In VCF 9, the scope of live patches available for ESX has been significantly expanded. This includes the vmkernel, user-space daemons, NSX components, and the existing virtual machine execution runtime (vmx) that supports live patching. For example, a recently released ESX 9.0.0.0100 patch supports live patching. You can use a live patch to apply this patch to an ESX 9.0.0 (24755229) cluster.
In short, live patching allows certain ESX patches to be applied in a non-disruptive manner without having to migrate virtual machines off the host. The live patching feature will greatly reduce the maintenance window and workload for administrators performing security updates. This means that future patches can be applied quickly and without interruption using the live patching feature. Security patches are the main target for live patching, as timely updates are crucial for users. It is important to note that not all patches support live patching.
Note: To identify whether a patch supports live patching, the patch release notes will specify if the feature is supported. The VCF and vSphere Lifecycle Manager user interfaces will also indicate whether a patch supports live patching.
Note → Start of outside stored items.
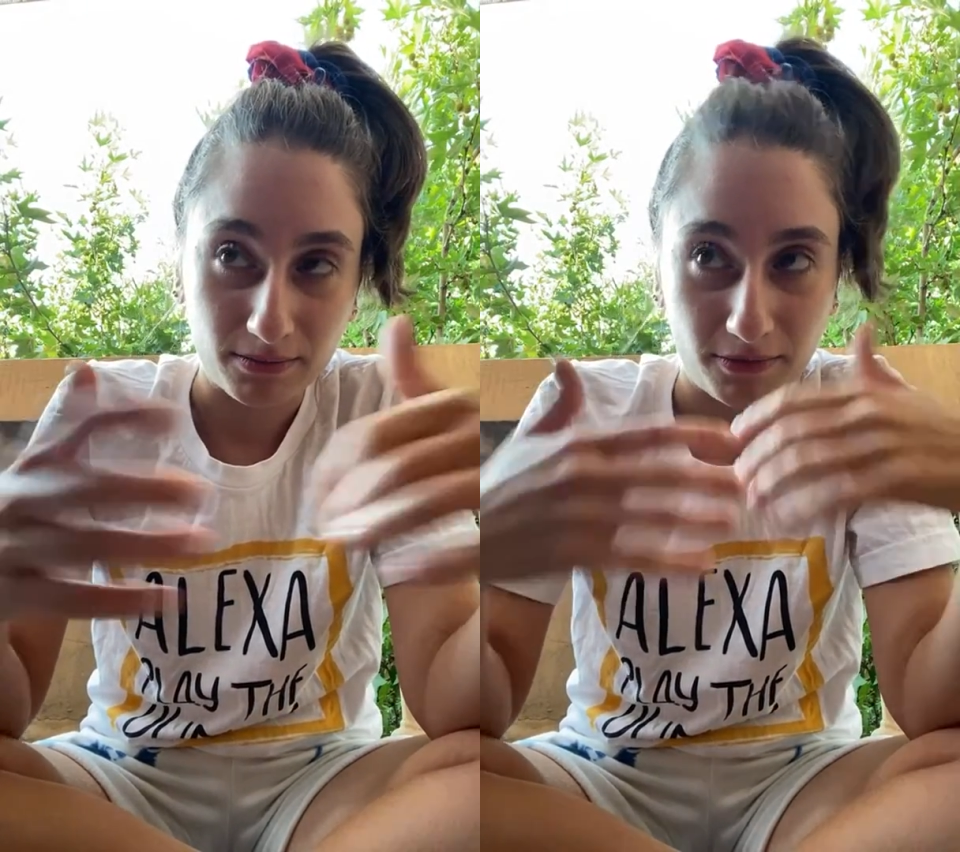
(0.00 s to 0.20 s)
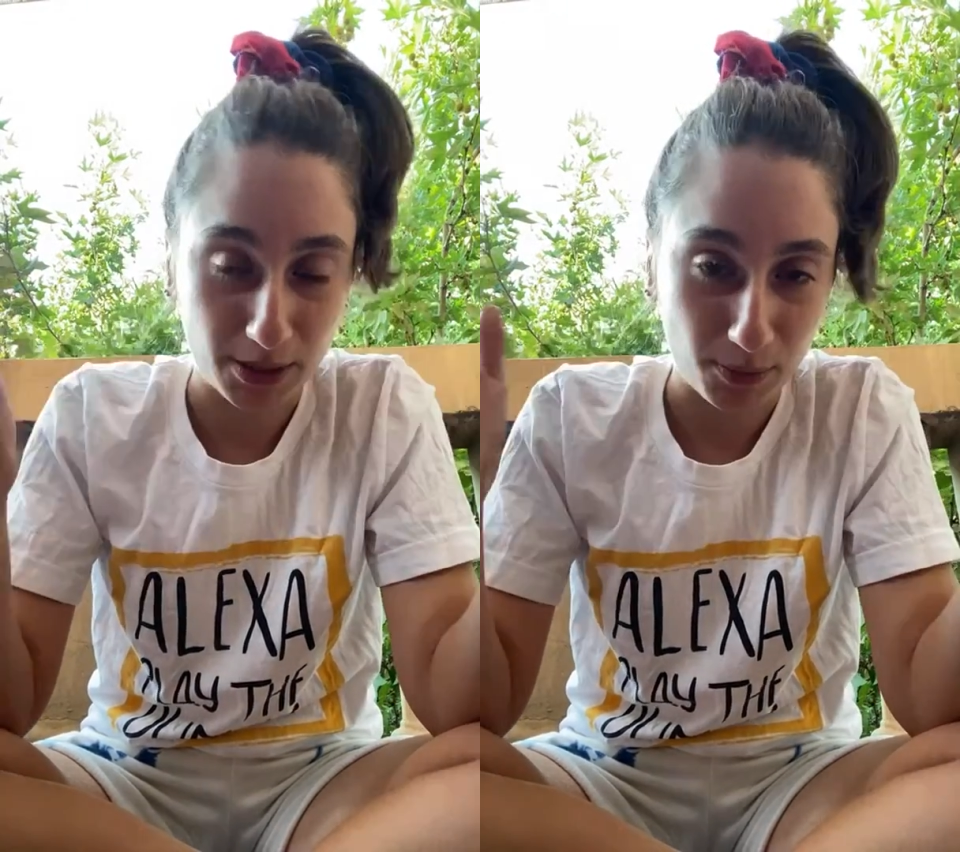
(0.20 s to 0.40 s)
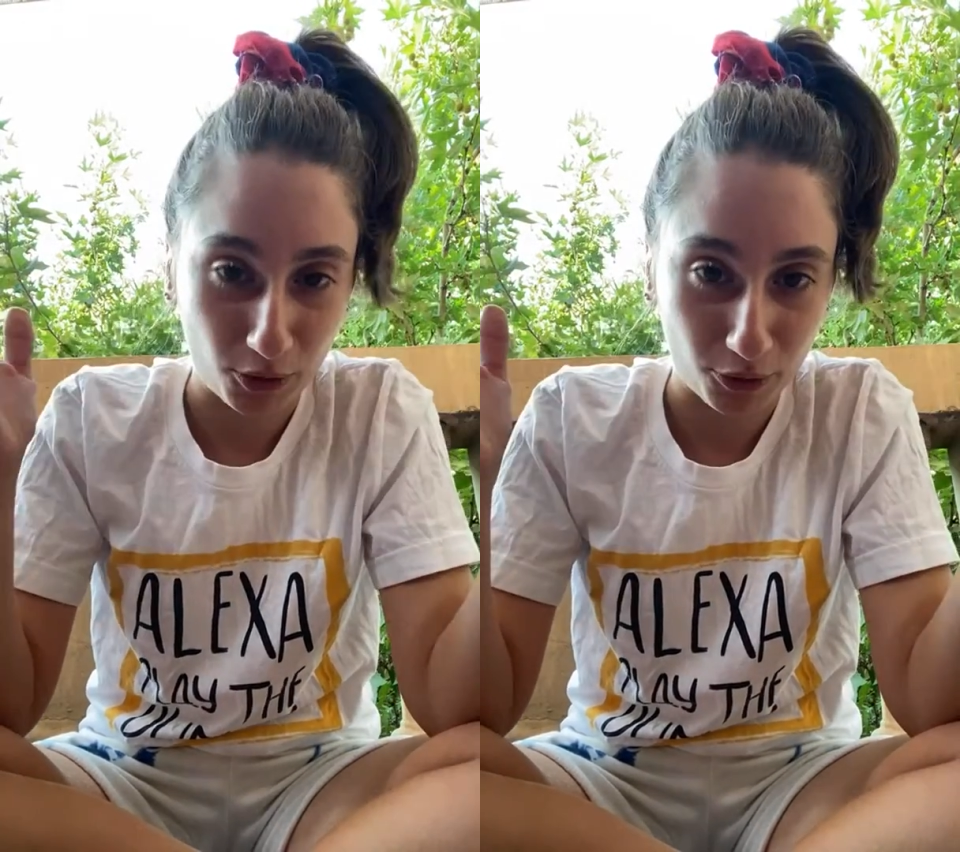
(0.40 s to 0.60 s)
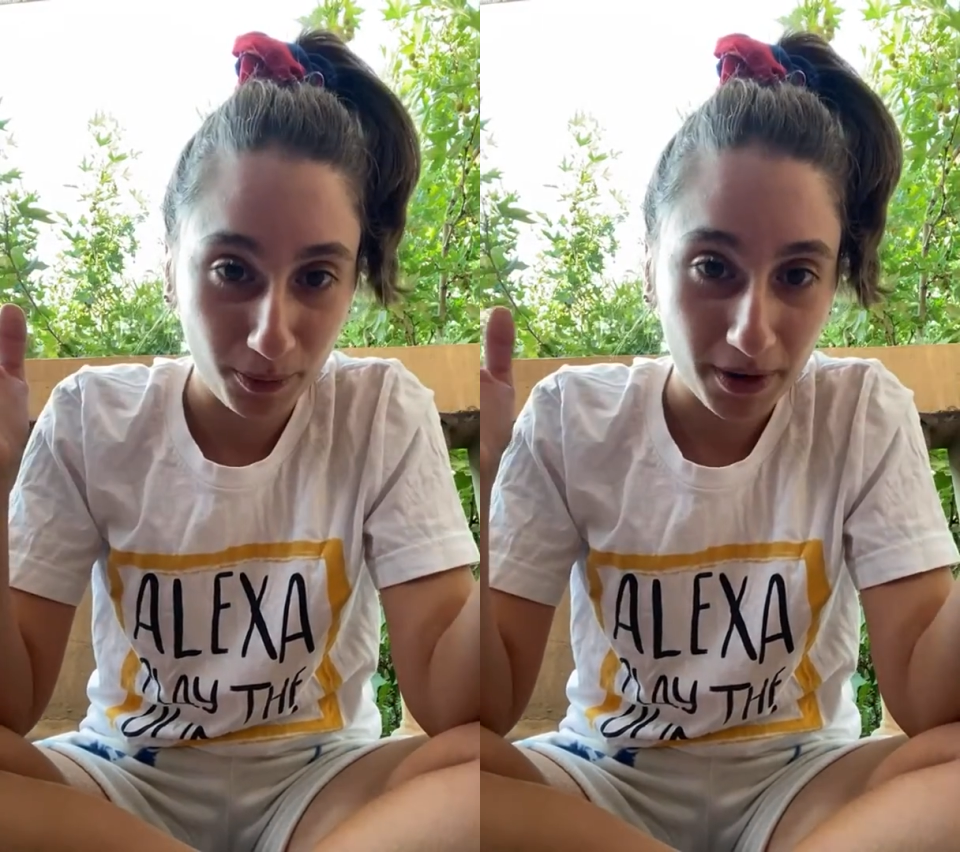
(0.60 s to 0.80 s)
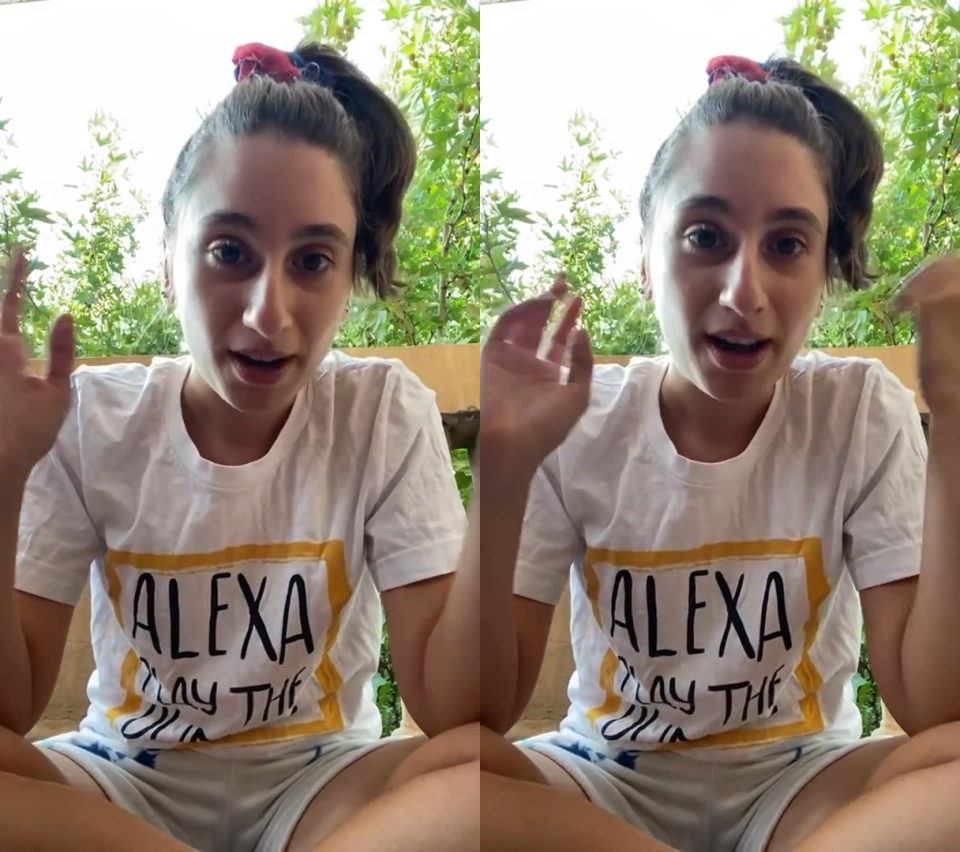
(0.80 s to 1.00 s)
Facebook group,
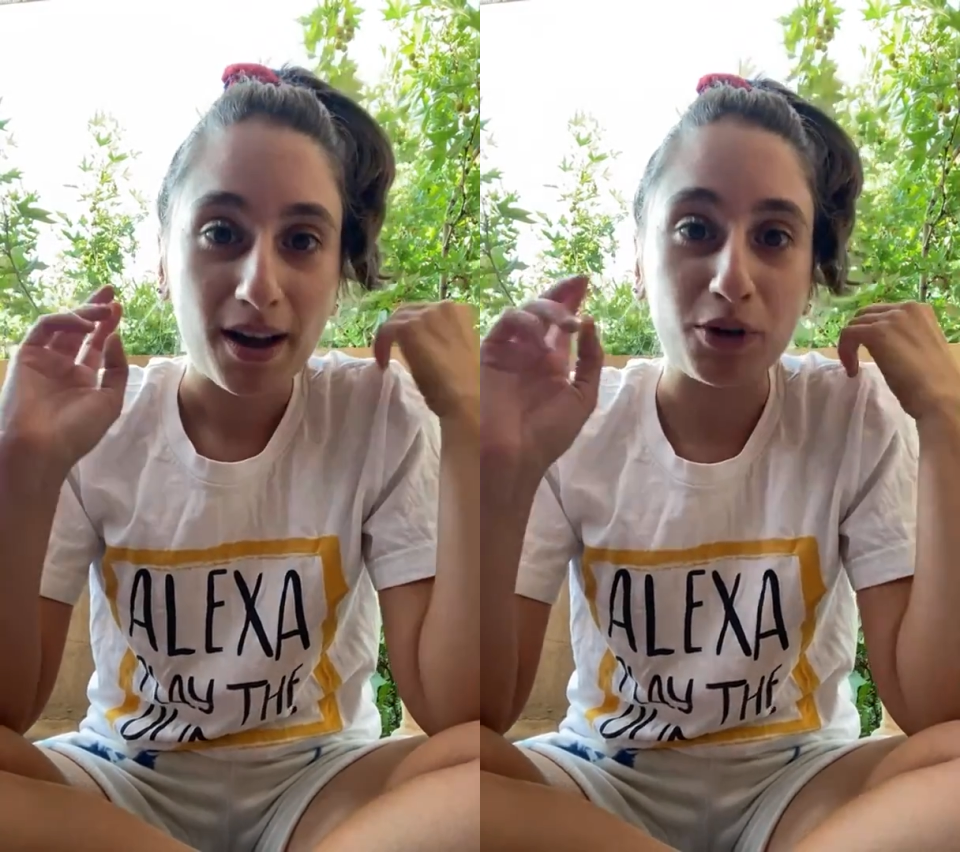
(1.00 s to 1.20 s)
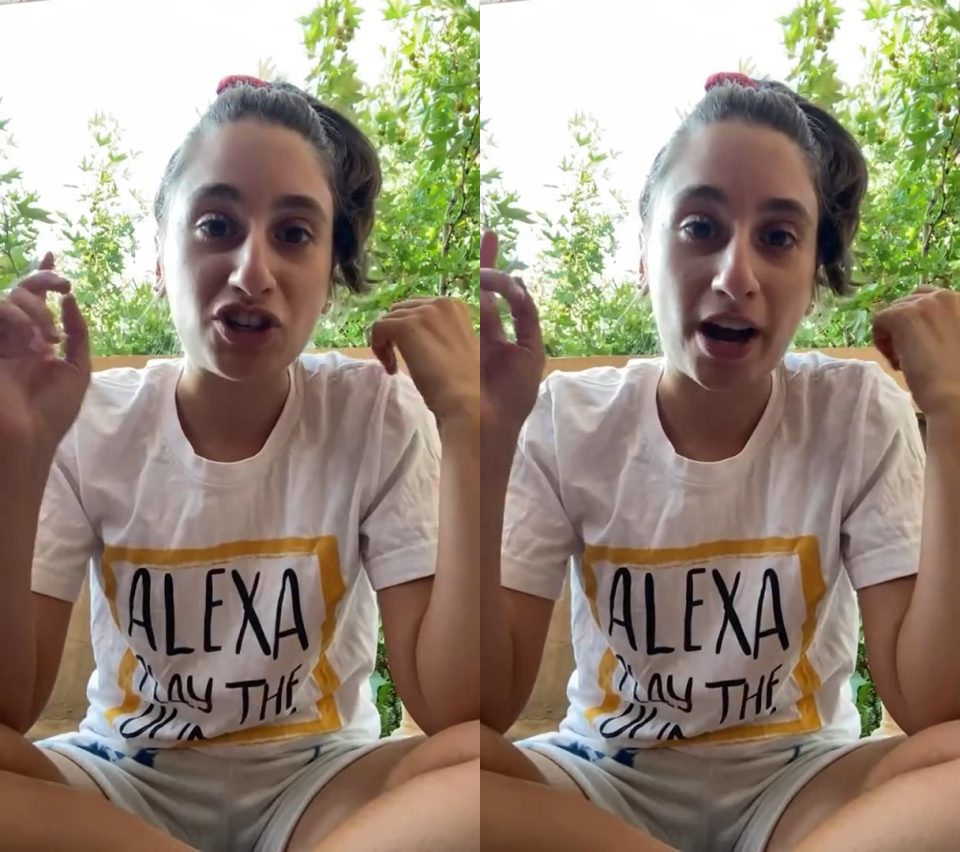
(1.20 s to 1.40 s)
which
When patching user-space daemons, a daemon restart may be required. Depending on the user-space daemon being patched and restarted, the ESX host’s connection to vCenter may experience a brief interruption. For example, patching the hostd daemon may require a restart of that daemon. This might cause the host to briefly show as disconnected from vCenter, which is a normal occurrence and does not affect virtual machines.
If a live patch targets the virtual machine execution runtime (vmx), the virtual machine will undergo a Fast Suspend-Resume (FSR) operation during the live patching, although not all patches require virtual machines to perform an FSR. In VCF 9.0, the FSR operation for vGPU-enabled virtual machines is performed significantly faster, which allows for live patching of clusters hosting large vGPU-enabled virtual machines without interrupting AI/ML applications.
vSphere Lifecycle Manager performs a pre-check before the live patch remediation task to ensure the host has enough available resources. If a host does not have sufficient resources, it may be necessary to reduce the load on the host before proceeding with the live patch remediation.